Such men and women of genius look for consolation, not to be found among fellow humans, in the mysterious haunts of nature, where they can really know themselves.
As Siegfried describes Mime’s appearance and odd locomotion in contemptuous terms we hear #41, the Nibelung Labor Motif, which represents the egoism of self-aggrandizement (of those on top) and fear (of those on the bottom, who must cater to those on top). This prosaic labor lacks the inspiration of the aesthetic and poetical and mystical, i.e., lacks all love or refined feeling:
“Miracle is agreeable because … it satisfies the wishes of man without labour, without effort. Labor is unimpassioned, unbelieving, rationalistic; for man here makes his existence dependent on activity directed to an end, which activity again is itself determined solely by the idea of the objective world.” [97F-EOC: p. 132]
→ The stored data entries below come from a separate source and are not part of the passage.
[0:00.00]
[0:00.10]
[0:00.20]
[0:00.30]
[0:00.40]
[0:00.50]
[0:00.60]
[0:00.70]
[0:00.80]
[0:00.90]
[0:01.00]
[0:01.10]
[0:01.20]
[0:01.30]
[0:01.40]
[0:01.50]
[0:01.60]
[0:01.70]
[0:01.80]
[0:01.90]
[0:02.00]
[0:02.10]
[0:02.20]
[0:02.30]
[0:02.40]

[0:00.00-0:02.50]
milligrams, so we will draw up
We also hear #7, the Motif identified in R.1 with the futility of Alberich’s clumsy attempts to woo the Rhinedaughters. The futility of his clambering up the slopes was Wagner’s metaphor for the unnaturalness of those who are so conscious of what they do, so conscious of their motives in pursuing things, that they can no longer act naturally and spontaneously from instinct. This is what lies behind Alberich’s and Mime’s ugliness and dwarfishness.
As Siegfried strives with difficulty to imagine what his mother looked like, the forest murmurs based on #11 and #2 increase, and ultimately we hear #38 and #24 over #11, which is a direct reference to that moment in R.2 when Loge was about to narrate how futile was his search for anything in the world which the living, and man in particular, could accept as substitute for love and woman’s worth. Wagner here is identifying the feminine, and love, with Mother Nature herself (i.e., Erda), and with the primal preconscious feelings which took form as the three Rhinedaughters. But we also hear #66, which in this instance is a specific reference to Sieglinde (as opposed to Siegmund, whom Siegfried spoke of moments ago but without calling up #66). But #66 has wider scope and is not, with the exception of some signal instances, generally a reference to Sieglinde alone, since Wagner has employed, and will employ, #66 in other contexts which inform us that it represents the “Noth” which the Waelsungs in general must suffer for being unwitting heirs to Wotan’s futile longing to redeem the gods from Alberich’s curse on the Ring.
Siegfried’s meditation on how his mother died giving him birth offers us what I think is the authentic cause for the recurrence of #66 here, for his mother Sieglinde’s death in childbirth, which Mime described with such surprising, if brutal, eloquence, is a figure for the sin Wotan committed against Mother Nature herself, and her truth, in depriving Alberich, the truth-teller, of his Ring and its power. As Alberich said, Wotan would be sinning against all that was, is, and will be if he stole the Ring from Alberich and tried to co-opt its power, and Alberich’s curse, which all Wotan’s Waelsungs suffer, is the price Alberich swore Wotan and his proxies would have to pay for trying to co-opt Alberich’s Ring power without paying Alberich’s price of Noth. It is through his curse on the Ring that Alberich punishes religious man (the gods of Valhalla and all those who draw meaning and value from them) for committing the sin of world-renunciation. Siegfried, as an artist-hero who will fall heir to Wotan’s feeling (Bruennhilde) when Wotan as an idea (Wotan’s thought) can no longer be sustained, inherits also Wotan’s subliminal knowledge of the truth which Alberich threatens to waken, i.e., the substance of Wotan’s confession of his unspoken secret to Bruennhilde. Therefore, Siegfried also inherits Wotan’s sin against Mother Nature.